*** Opening of RECORDS FOR THIS TASK ***

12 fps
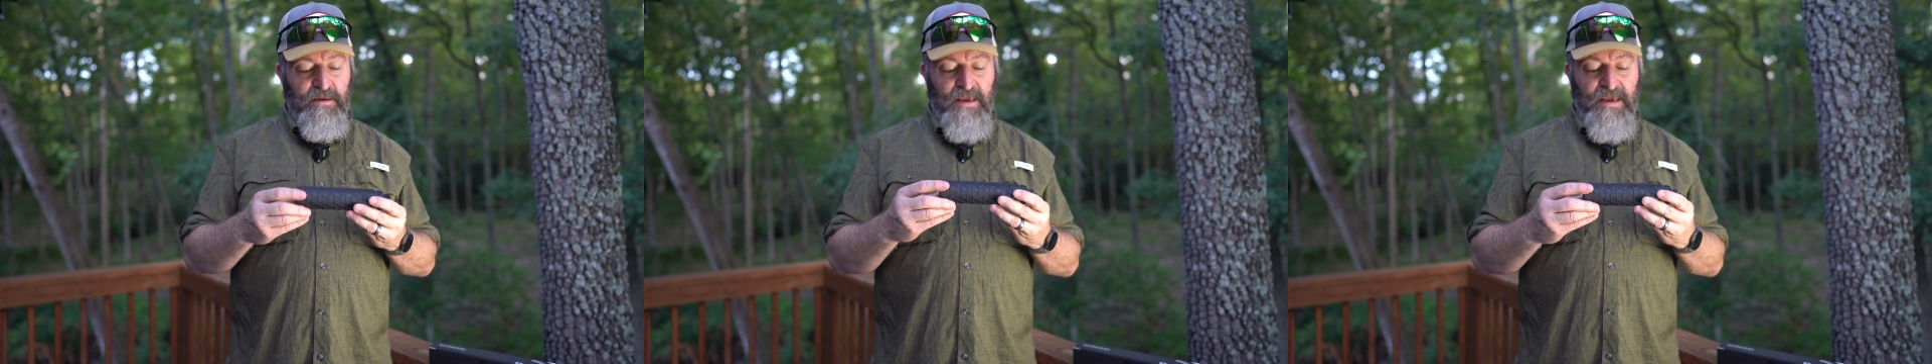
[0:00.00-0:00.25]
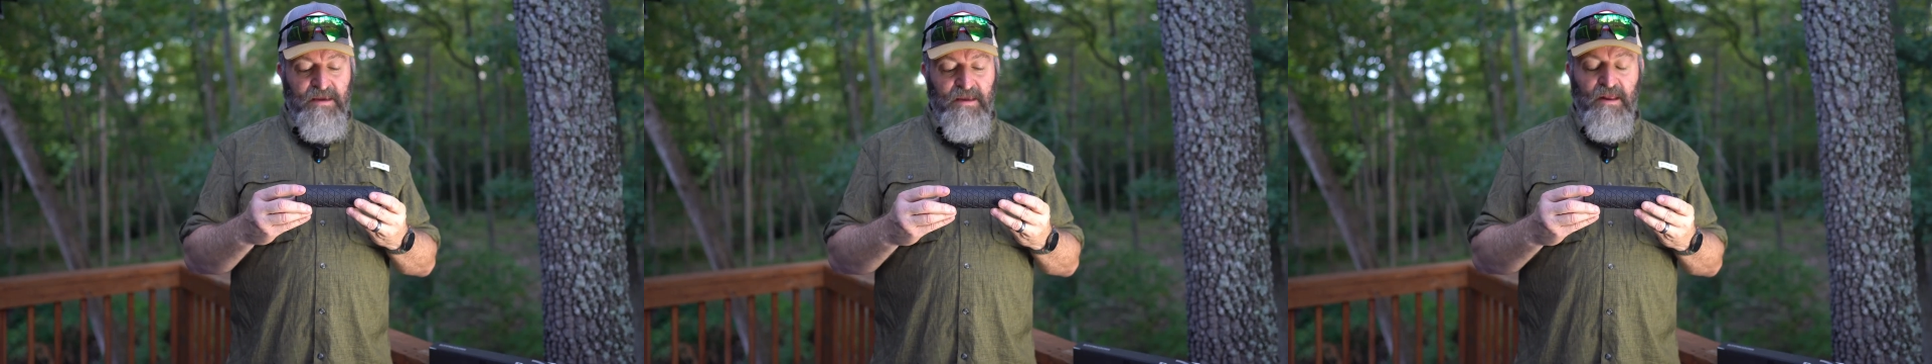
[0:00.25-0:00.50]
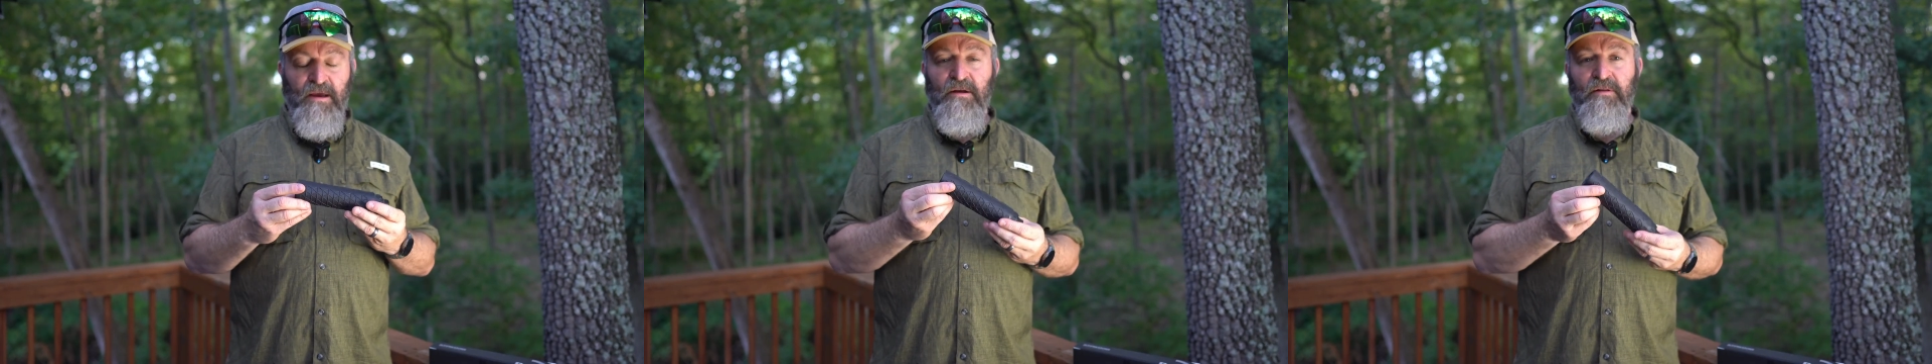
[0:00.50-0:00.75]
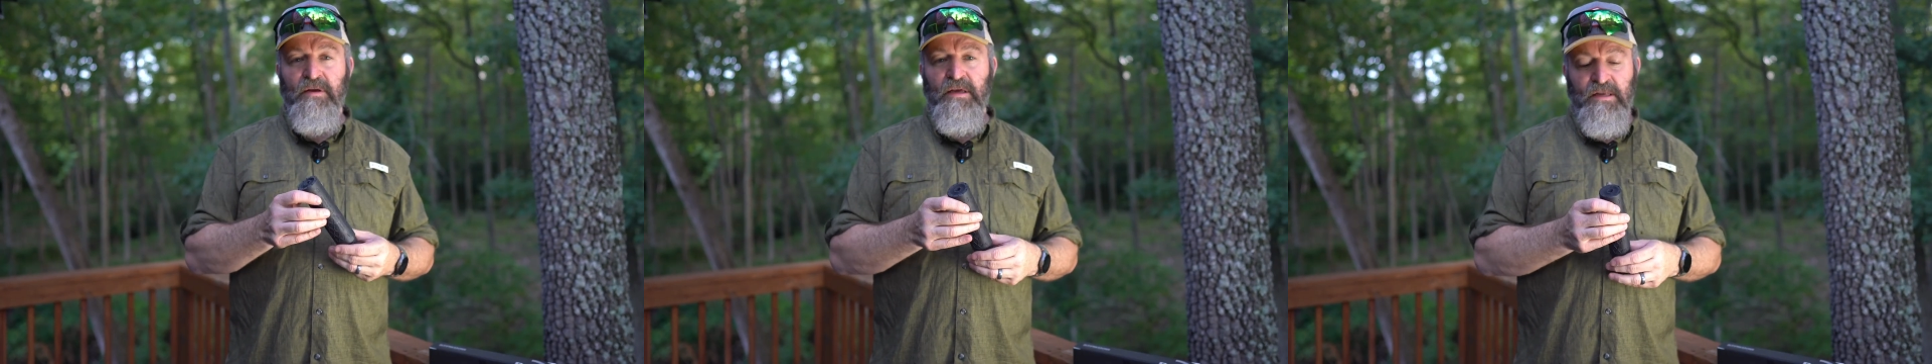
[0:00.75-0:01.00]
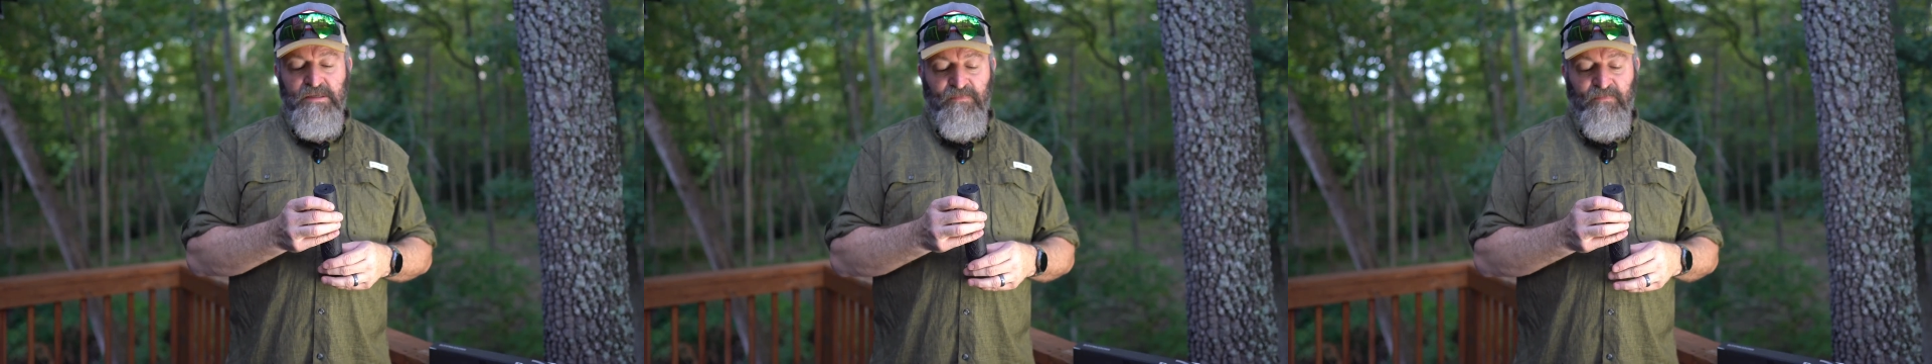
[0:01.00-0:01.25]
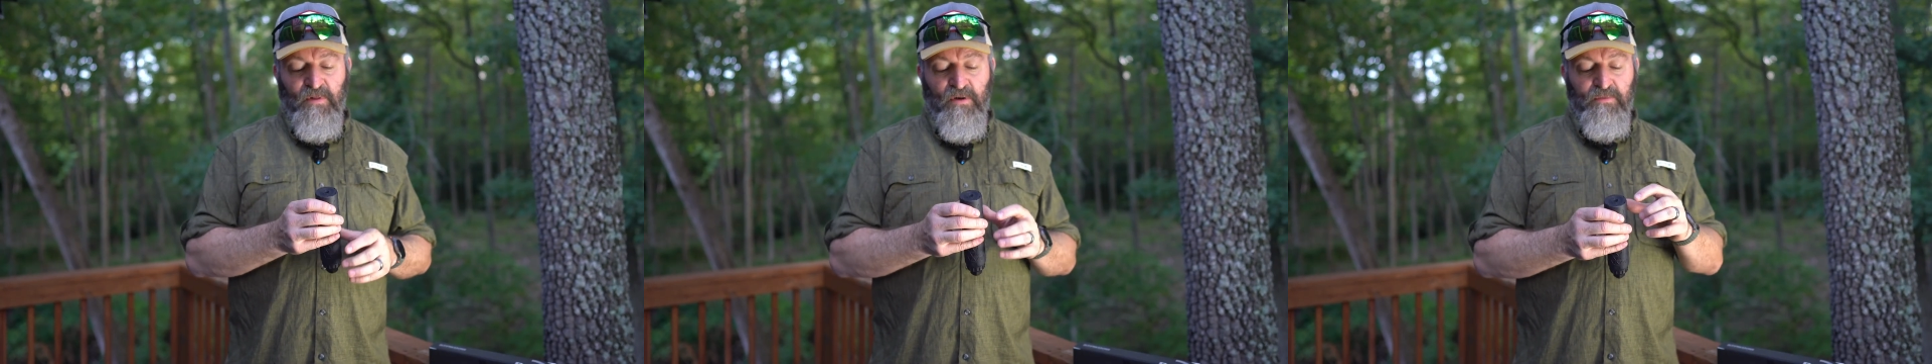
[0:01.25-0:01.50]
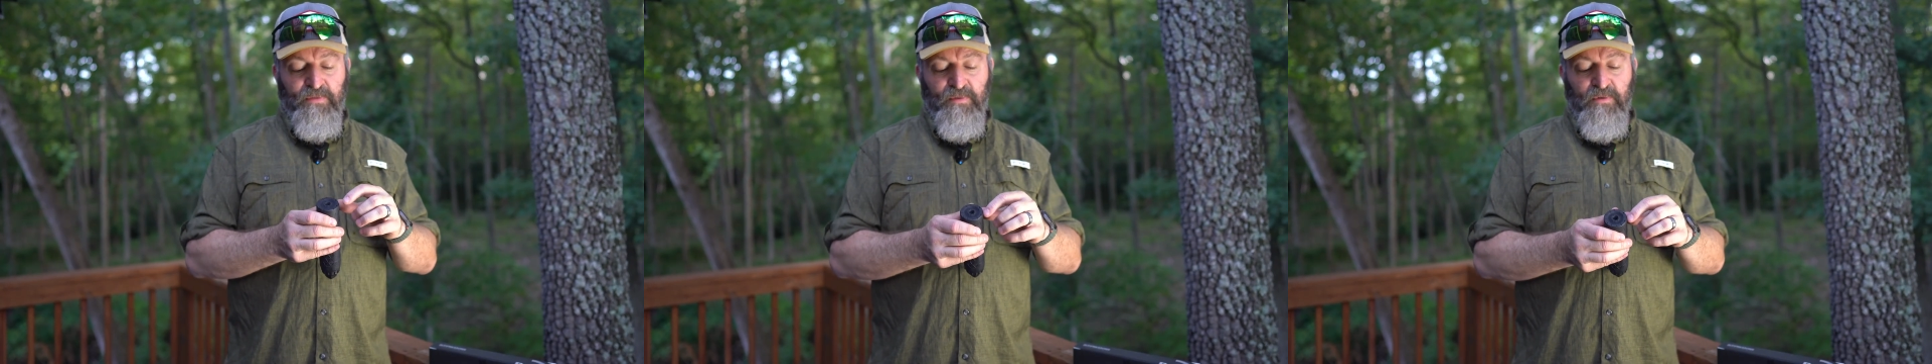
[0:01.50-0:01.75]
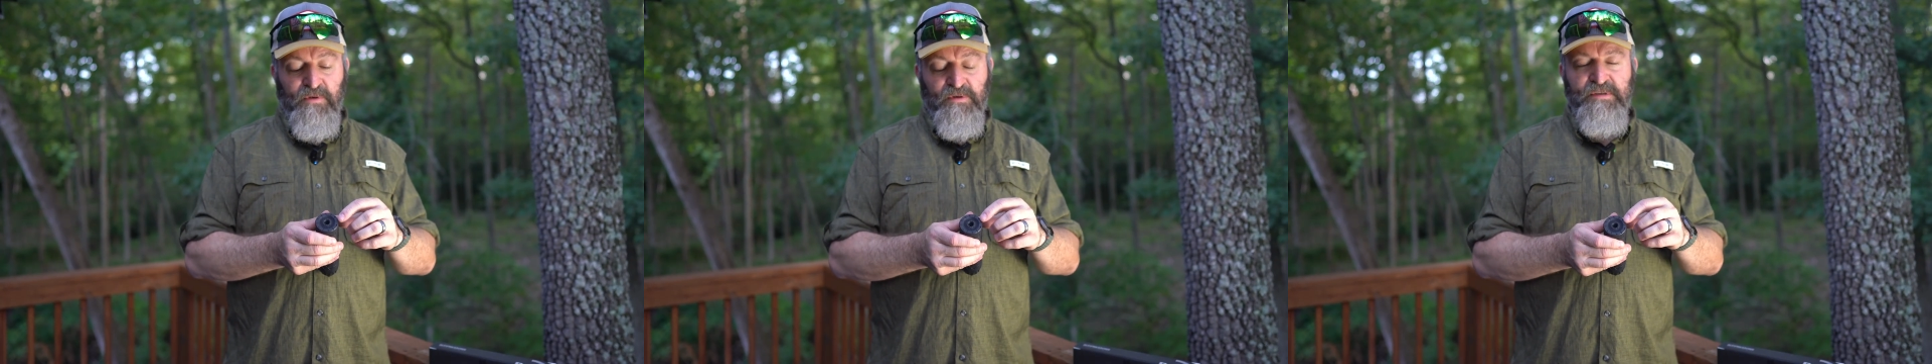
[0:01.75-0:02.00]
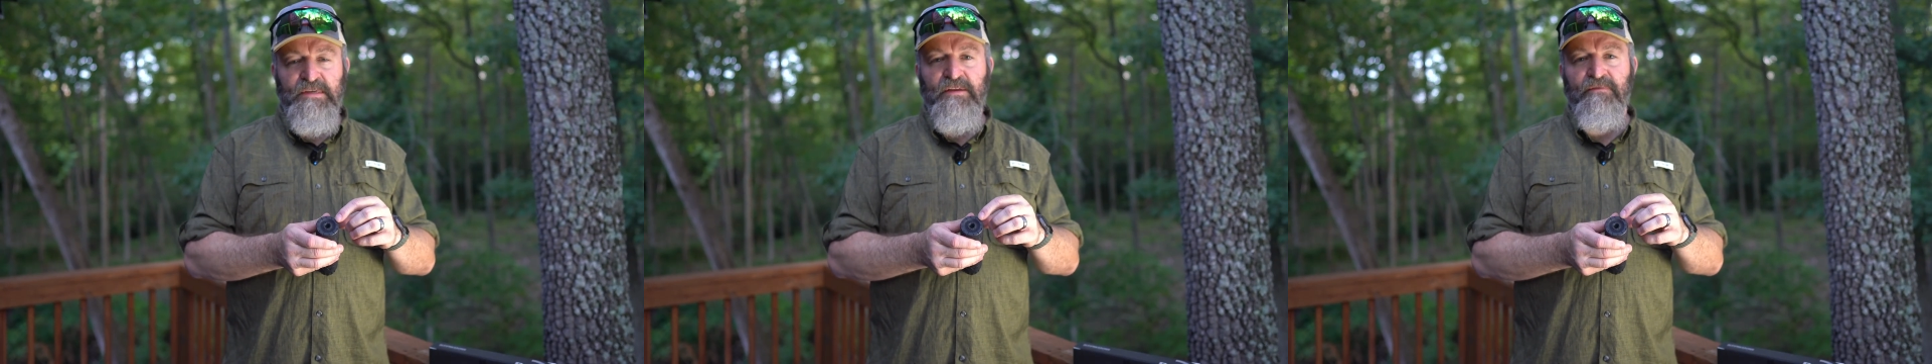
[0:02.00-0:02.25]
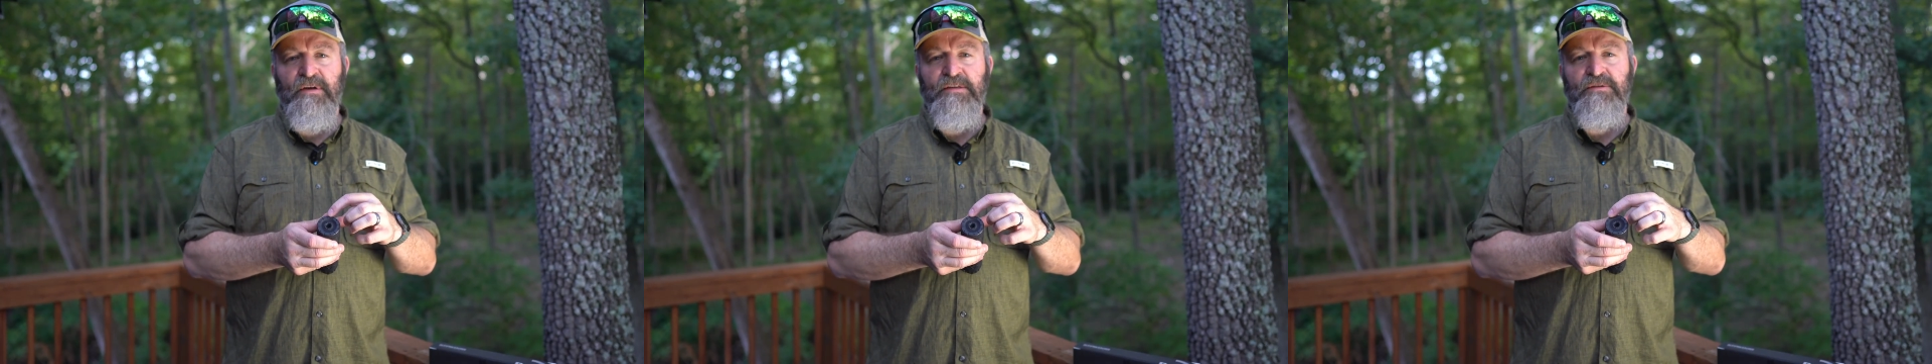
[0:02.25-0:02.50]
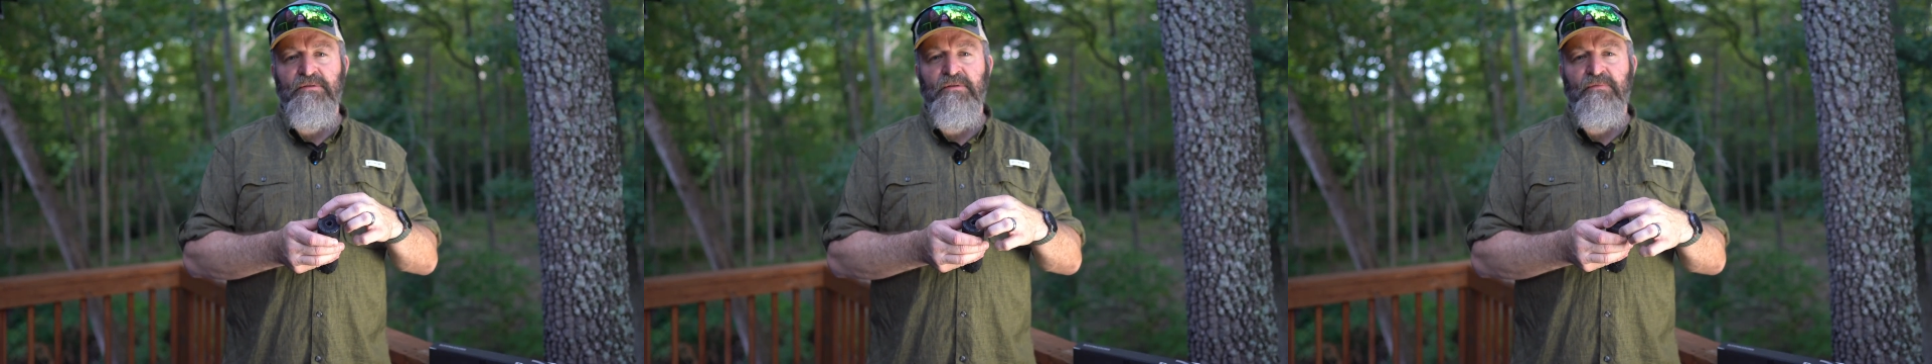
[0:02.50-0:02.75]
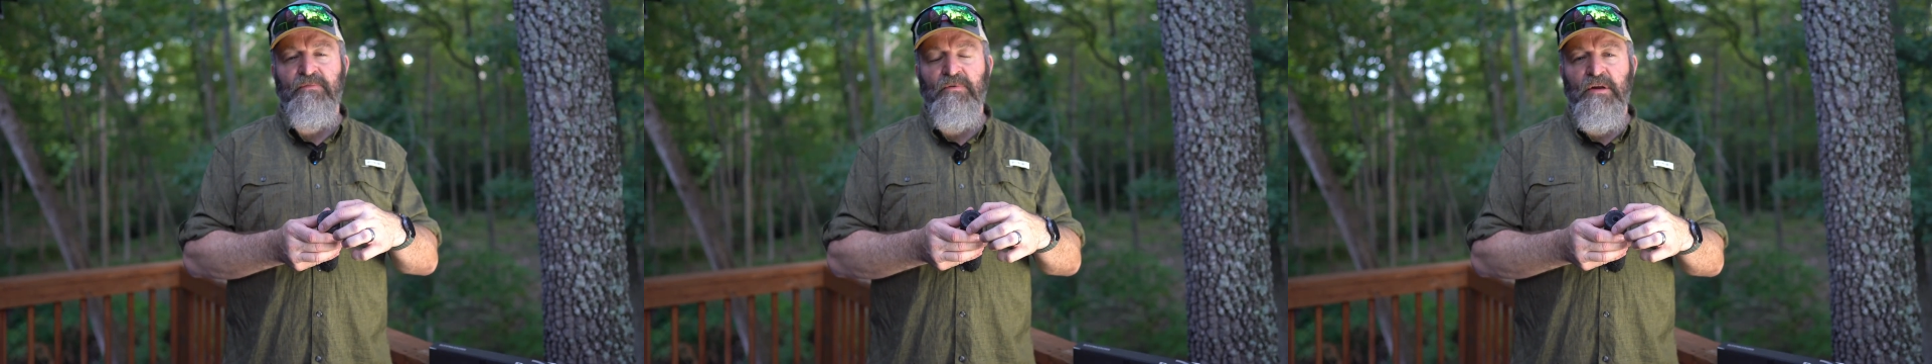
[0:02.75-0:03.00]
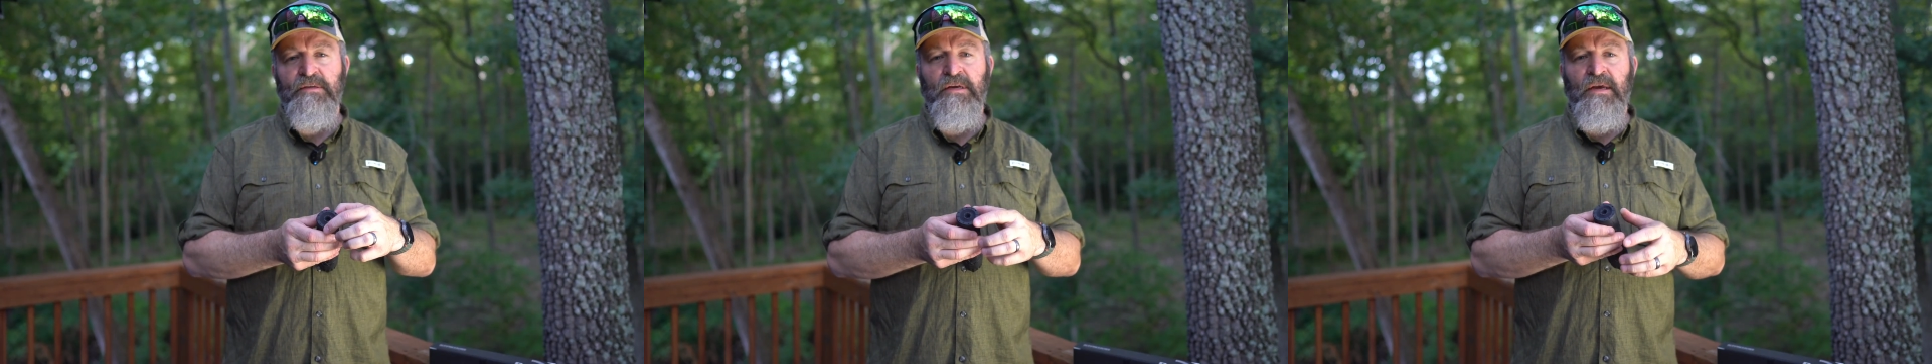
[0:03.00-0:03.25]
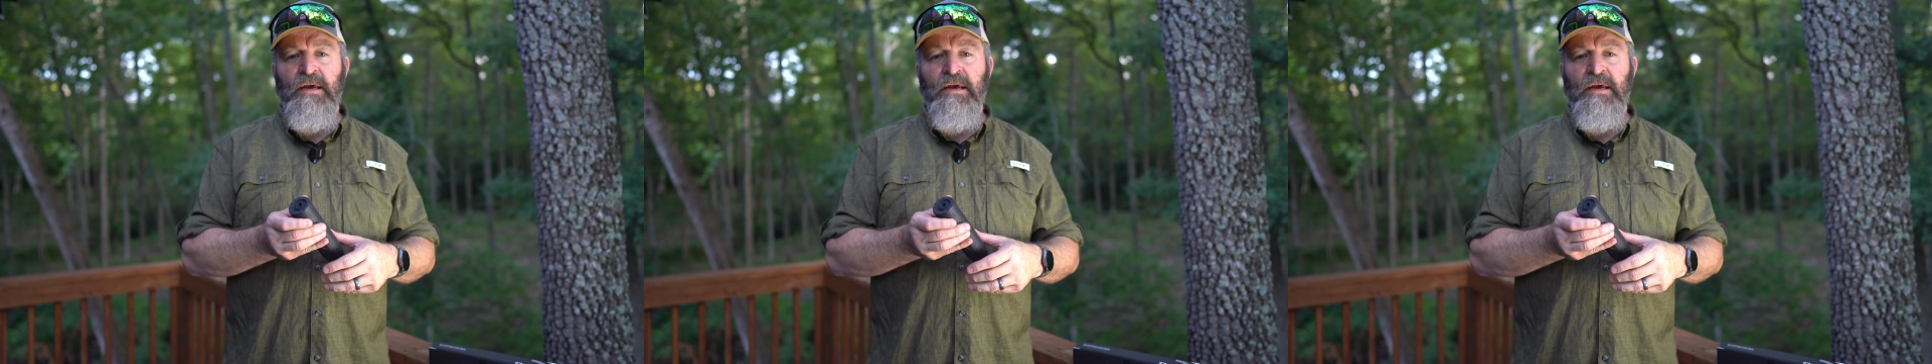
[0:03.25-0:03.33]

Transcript: Inconel, it is flow through. You'll see the vents through the front.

*** Close of RECORDS FOR THIS TASK ***

* _WHAT IS BEING ASKED_: Locate "[0:00.75-0:01.00]" in the entries above. Copy, exactly and only, the lines from that line to the end, leaving out the pictures.

* _OUTPUT_:
[0:00.75-0:01.00]
[0:01.00-0:01.25]
[0:01.25-0:01.50]
[0:01.50-0:01.75]
[0:01.75-0:02.00]
[0:02.00-0:02.25]
[0:02.25-0:02.50]
[0:02.50-0:02.75]
[0:02.75-0:03.00]
[0:03.00-0:03.25]
[0:03.25-0:03.33]

Transcript: Inconel, it is flow through. You'll see the vents through the front.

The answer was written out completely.